Incrementally-populated Zarr Arrays

I believe there is a new usage pattern of Zarr that should be documented and more widely known – populating Zarr arrays incrementally and on-demand, chunk-by-chunk.

We have built internal tooling around this that resembles the chunk manifests (https://github.com/zarr-developers/zarr-specs/issues/154, https://github.com/zarr-developers/zarr-specs/issues/287, [virtualizarr#chunk-manifests](https://virtualizarr.readthedocs.io/en/latest/usage.html#chunk-manifests)) and VirtualiZarr (https://github.com/TomNicholas/VirtualiZarr/issues/33, [virtualizarr#manifestarray](https://virtualizarr.readthedocs.io/en/latest/usage.html#manifestarray-class)). 

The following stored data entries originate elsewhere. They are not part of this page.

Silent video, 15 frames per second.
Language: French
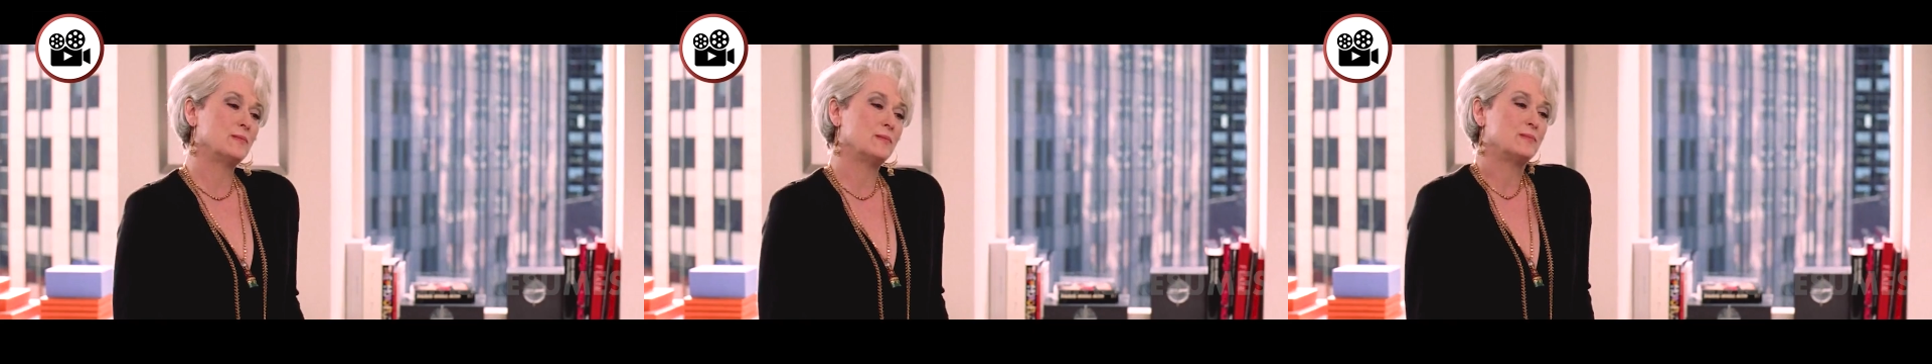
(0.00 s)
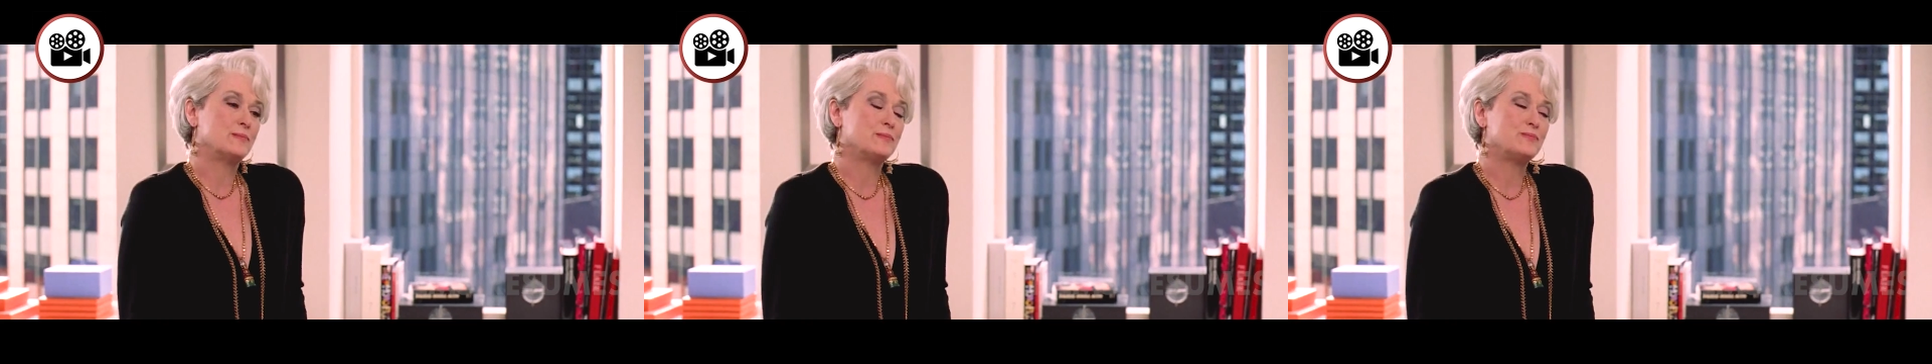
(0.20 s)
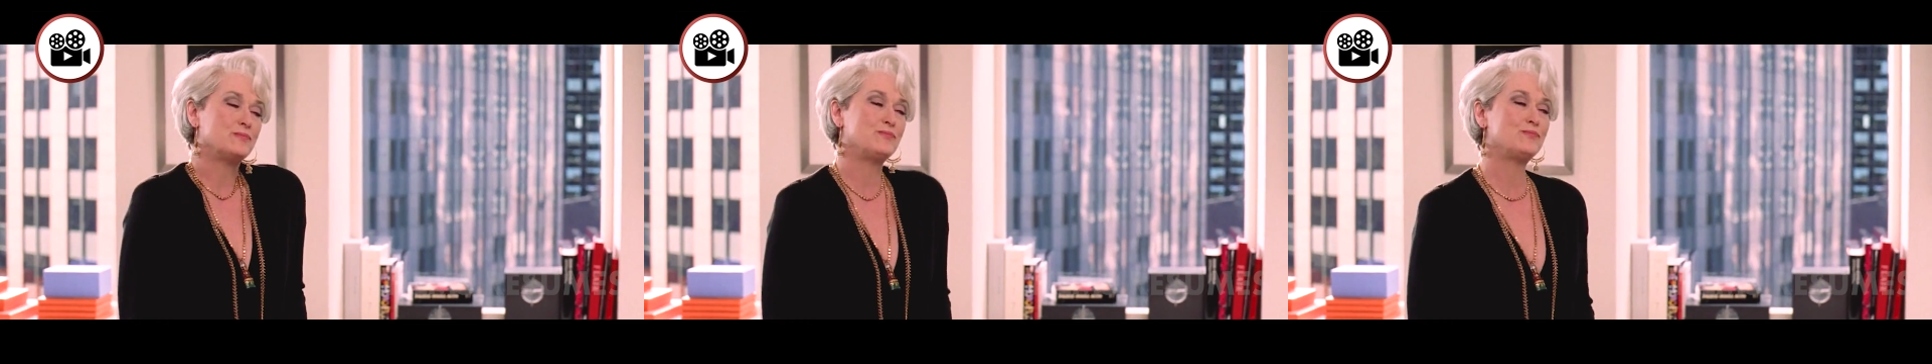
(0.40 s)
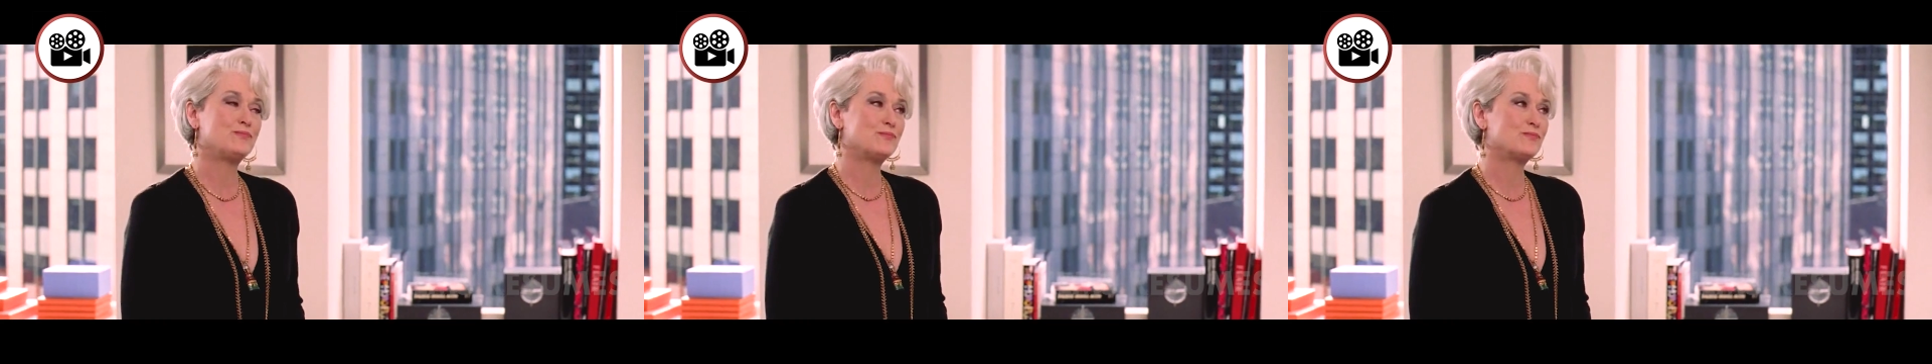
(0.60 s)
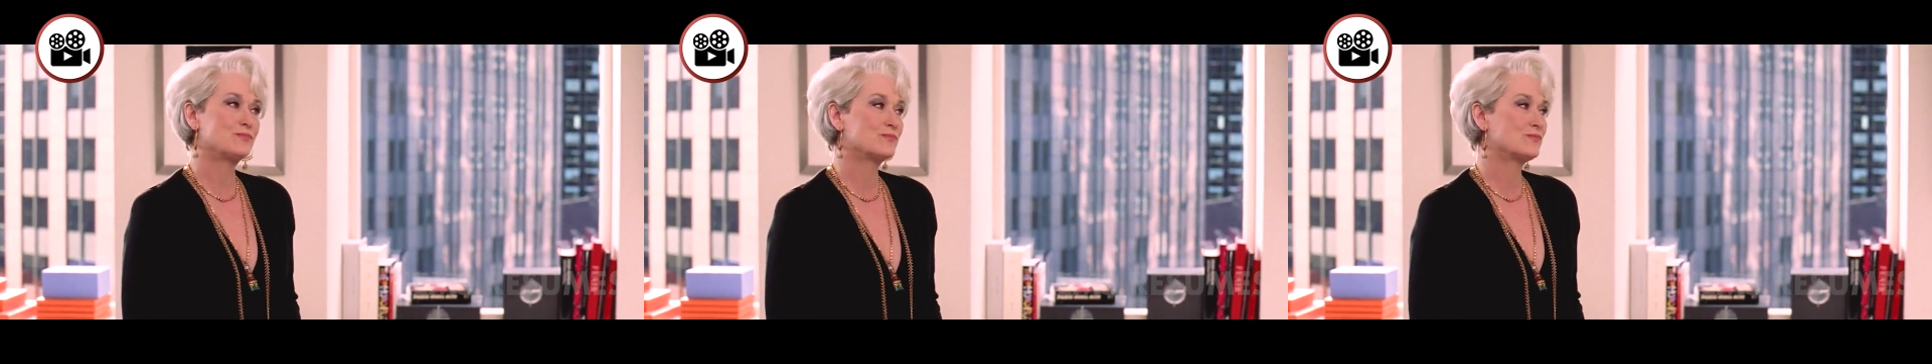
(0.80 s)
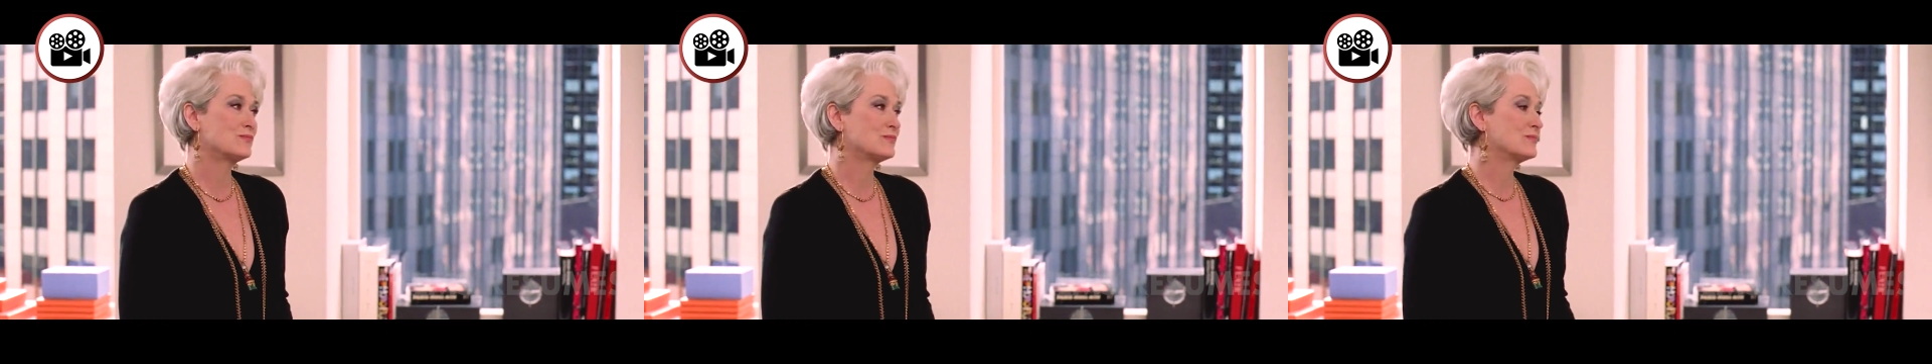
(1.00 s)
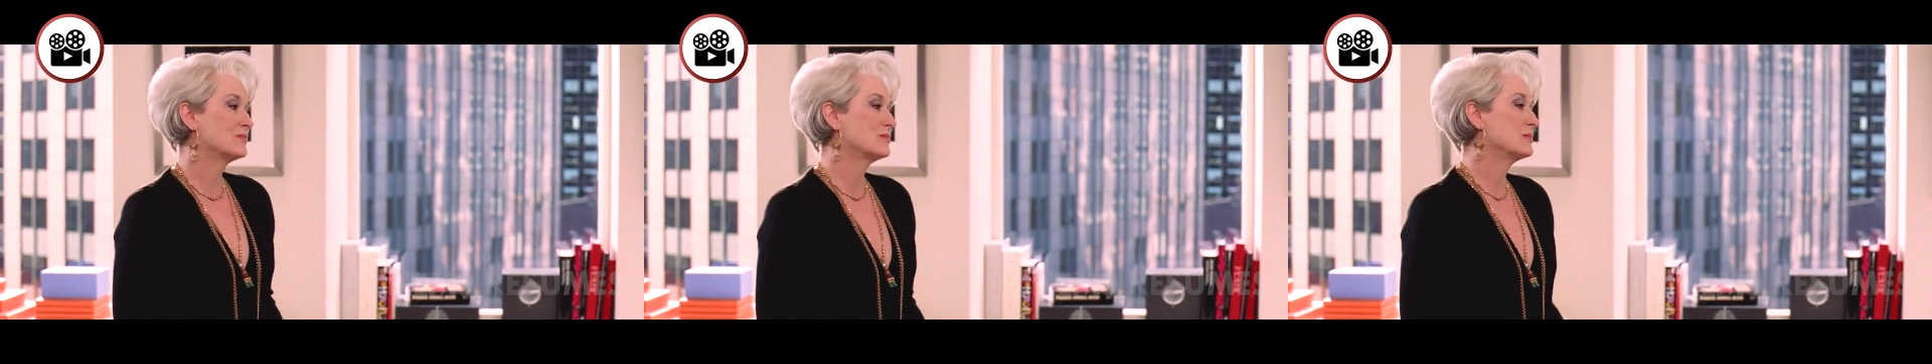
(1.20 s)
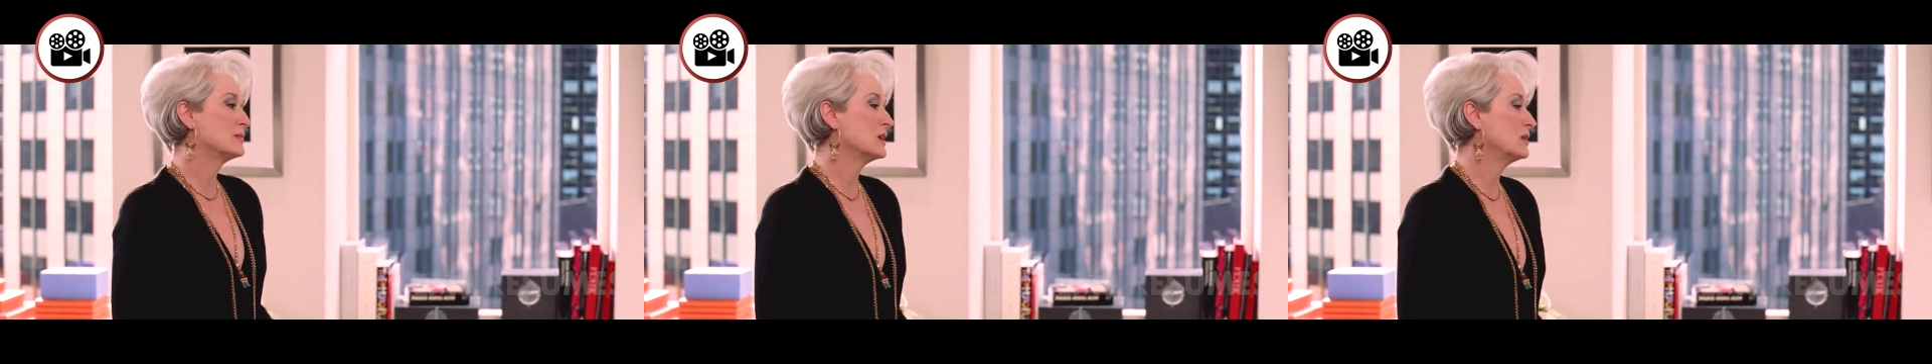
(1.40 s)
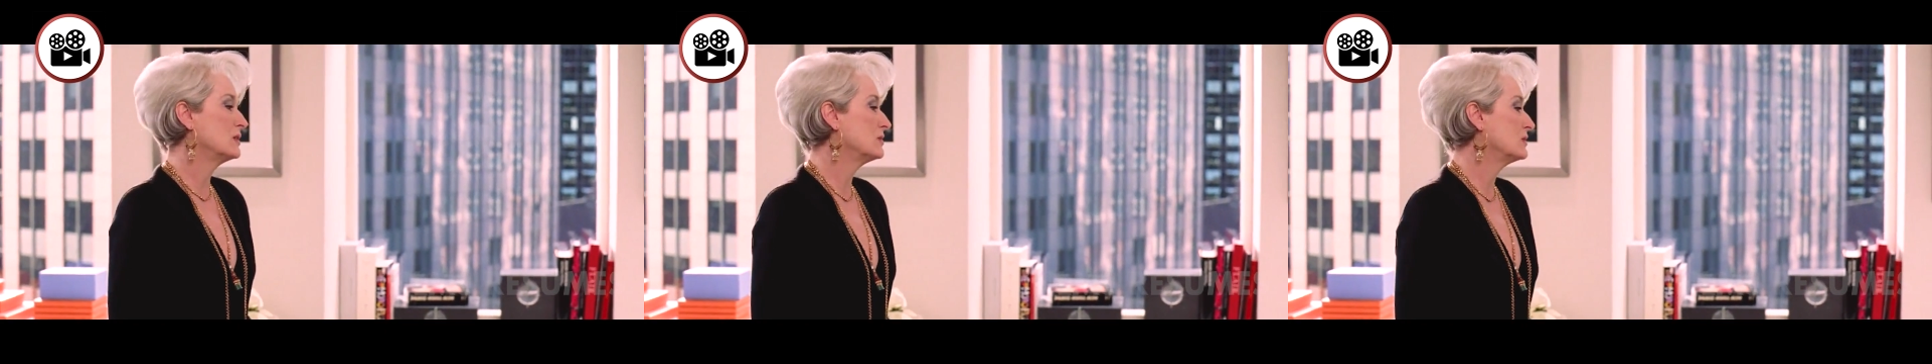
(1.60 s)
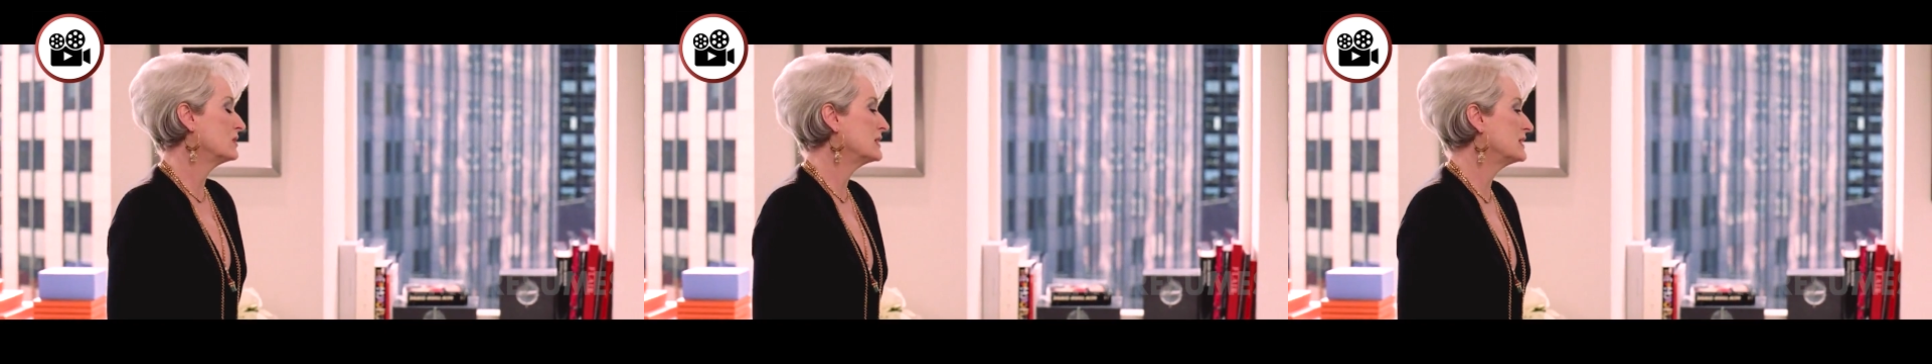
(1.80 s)
performante que les gamines embauchées
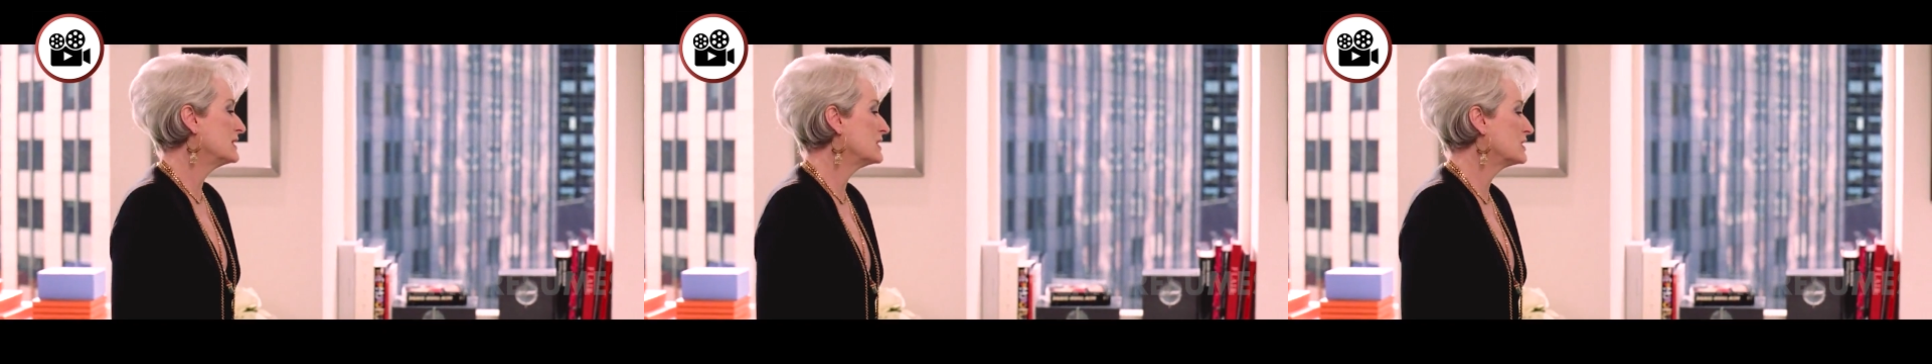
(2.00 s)
auparavant à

This issue explains the usage pattern and opens the question of how our tooling could be open-sourced.


## Incrementally populating Zarr arrays
A core Zarr usecase for us is to initialize an empty Zarr array with a pre-determined grid and then fill it with data as needed. 

For a great overview of this usecase, see Earthmover's [recent webinar](https://vimeo.com/935616988/d9de7a97e9) and the relevant [code repository](https://github.com/earth-mover/serverless-datacube-demo). Note that in the webinar, the entire grid is populated. In our case, parts of the grid are populated on-demand.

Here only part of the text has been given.